EXERCISE GOAL:
I would like every record reproduced exactly, with the pictures left out.

SUPPLIED DATA:

* * *

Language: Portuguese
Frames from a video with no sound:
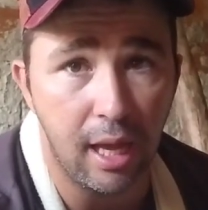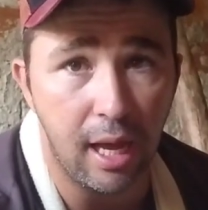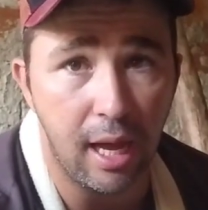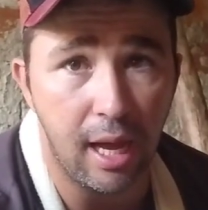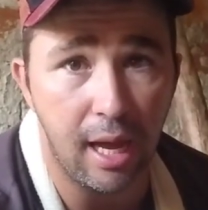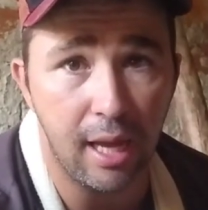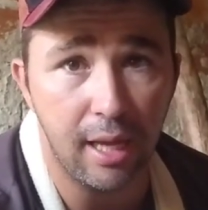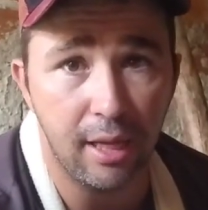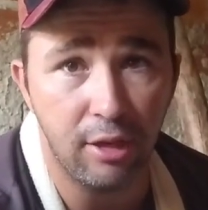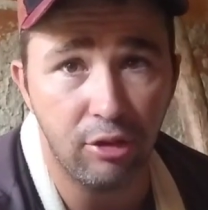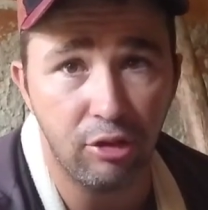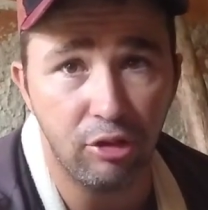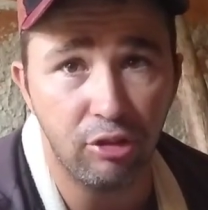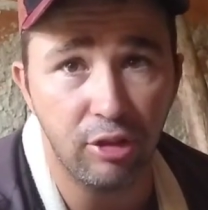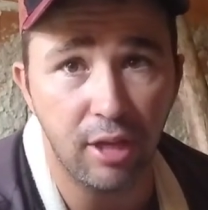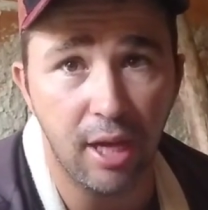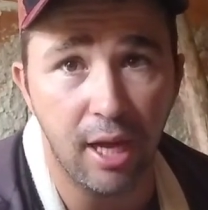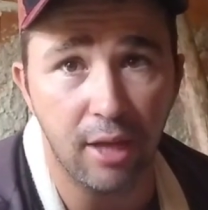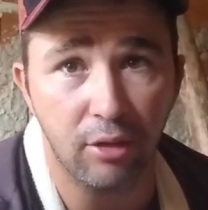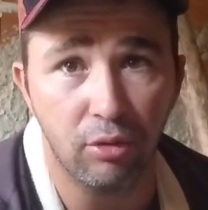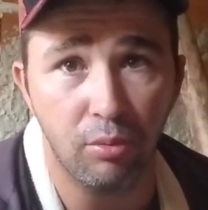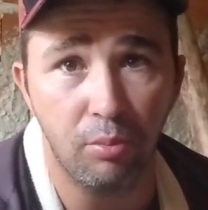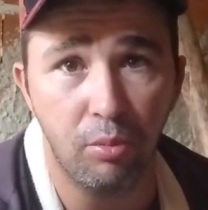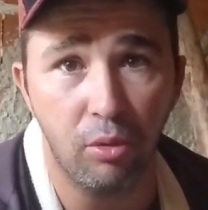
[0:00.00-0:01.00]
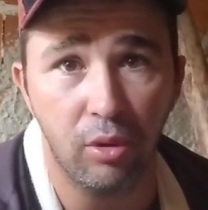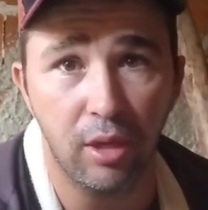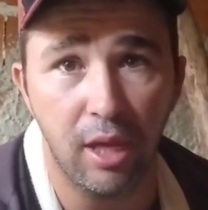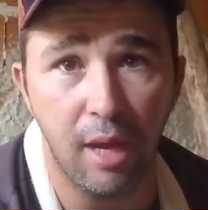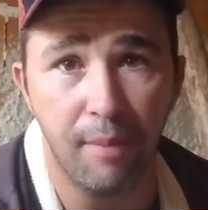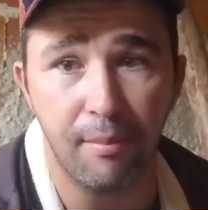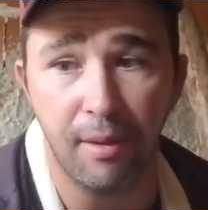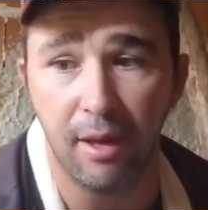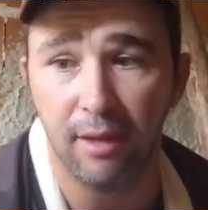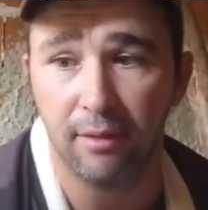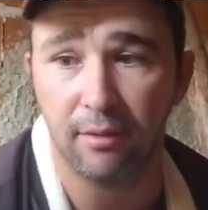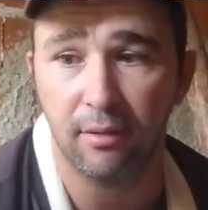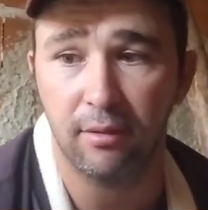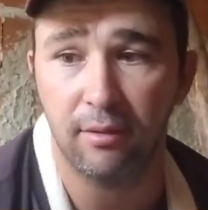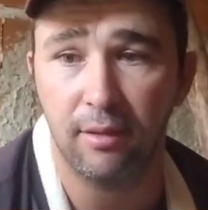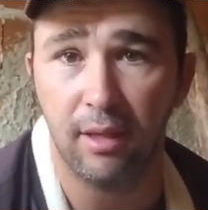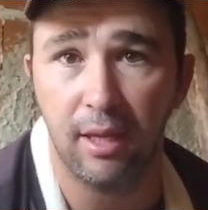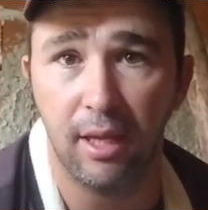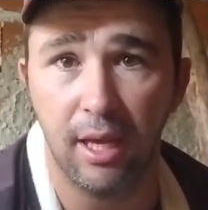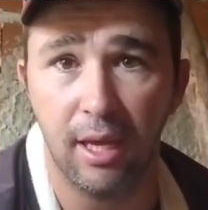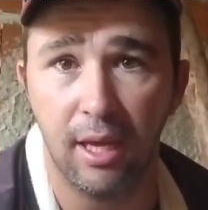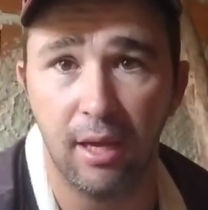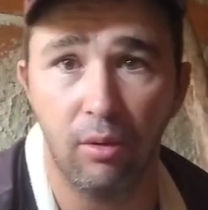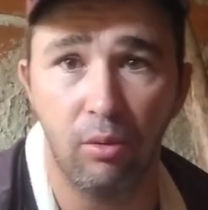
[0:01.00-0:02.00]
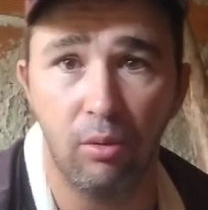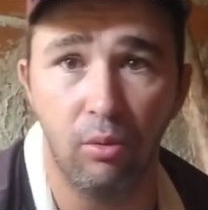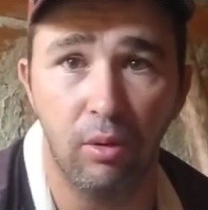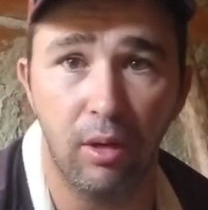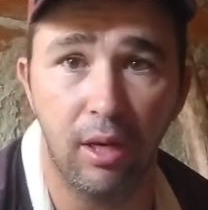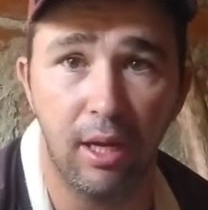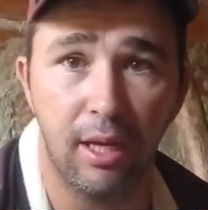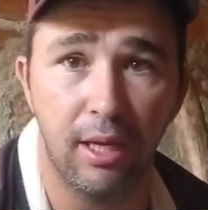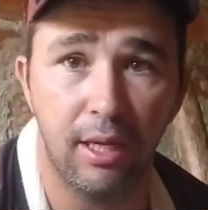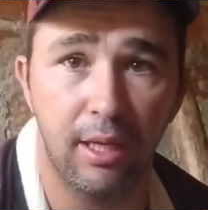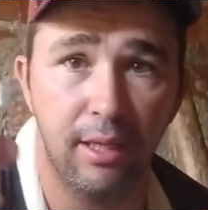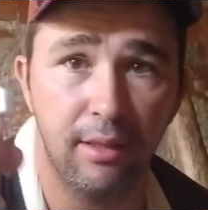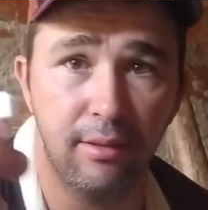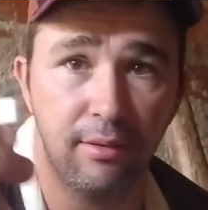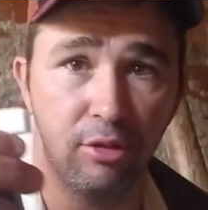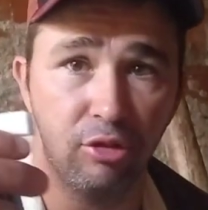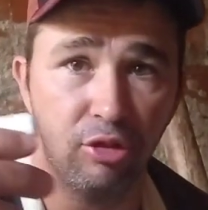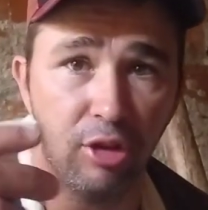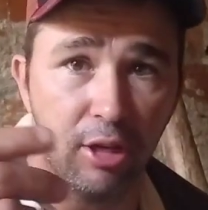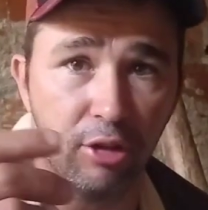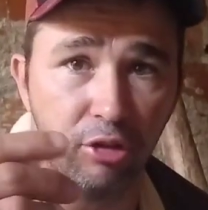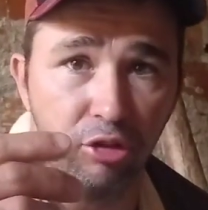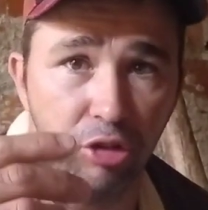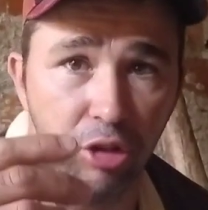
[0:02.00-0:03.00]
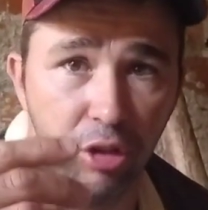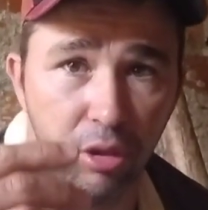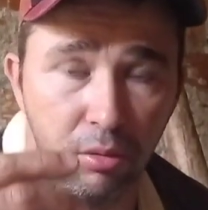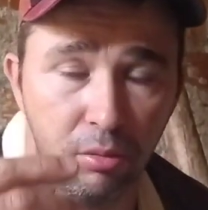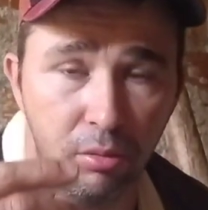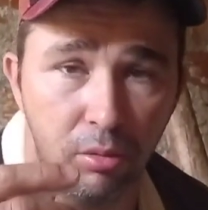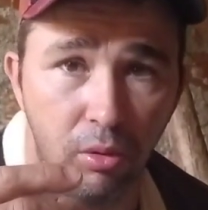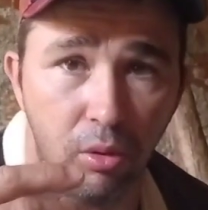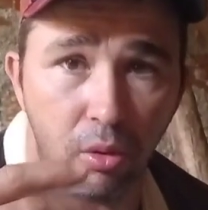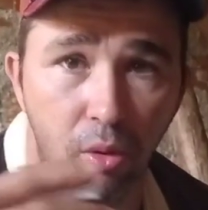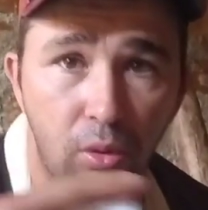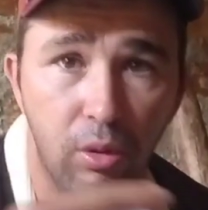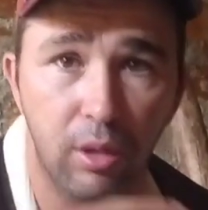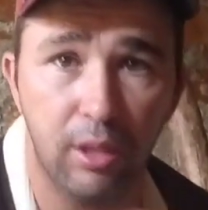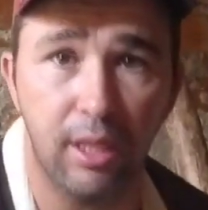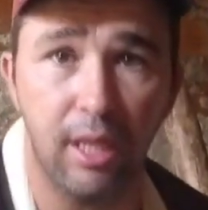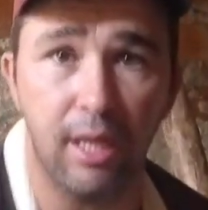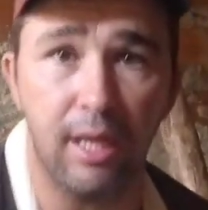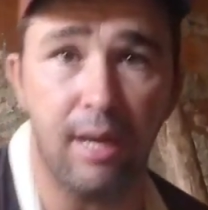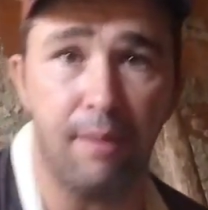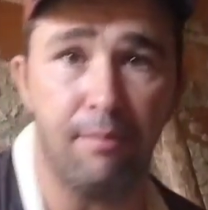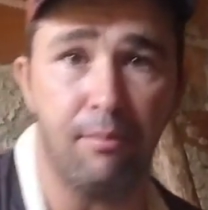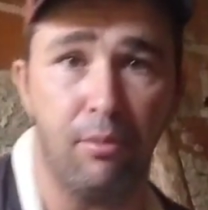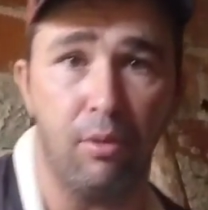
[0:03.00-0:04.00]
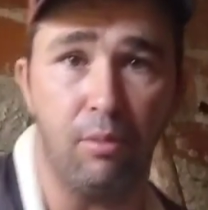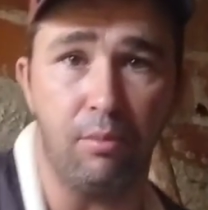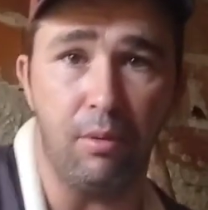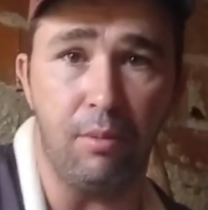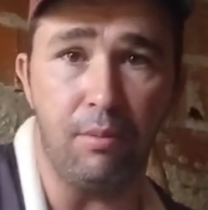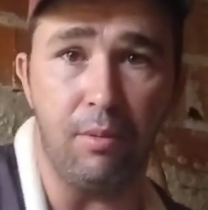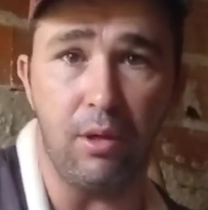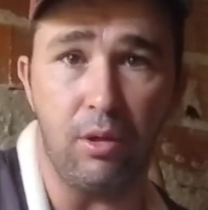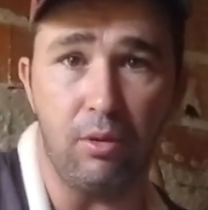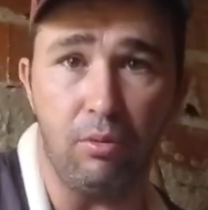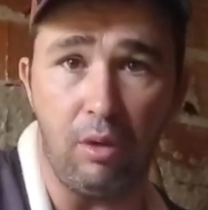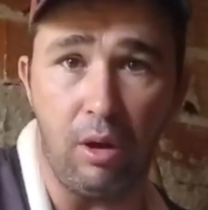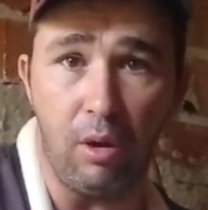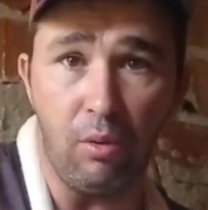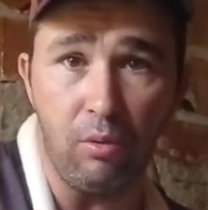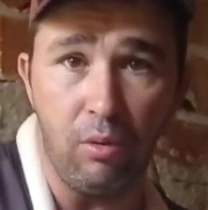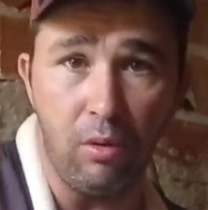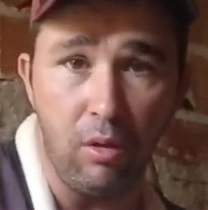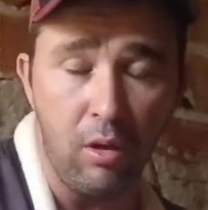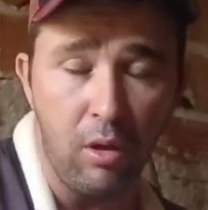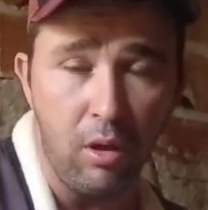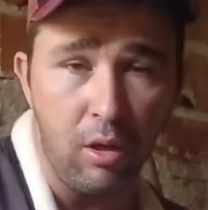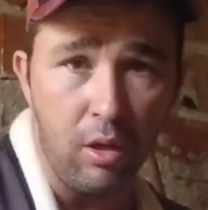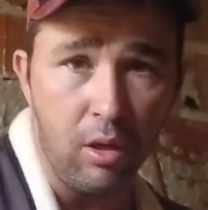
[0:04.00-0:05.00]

aí a gente gasta um pouquinho a mais, que você regula esse jatinho, ou até na bomba manual,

* * *

RESPONSE FOR THIS EXERCISE:
Language: Portuguese
Frames from a video with no sound:
[0:00.00-0:01.00]
[0:01.00-0:02.00]
[0:02.00-0:03.00]
[0:03.00-0:04.00]
[0:04.00-0:05.00]

aí a gente gasta um pouquinho a mais, que você regula esse jatinho, ou até na bomba manual,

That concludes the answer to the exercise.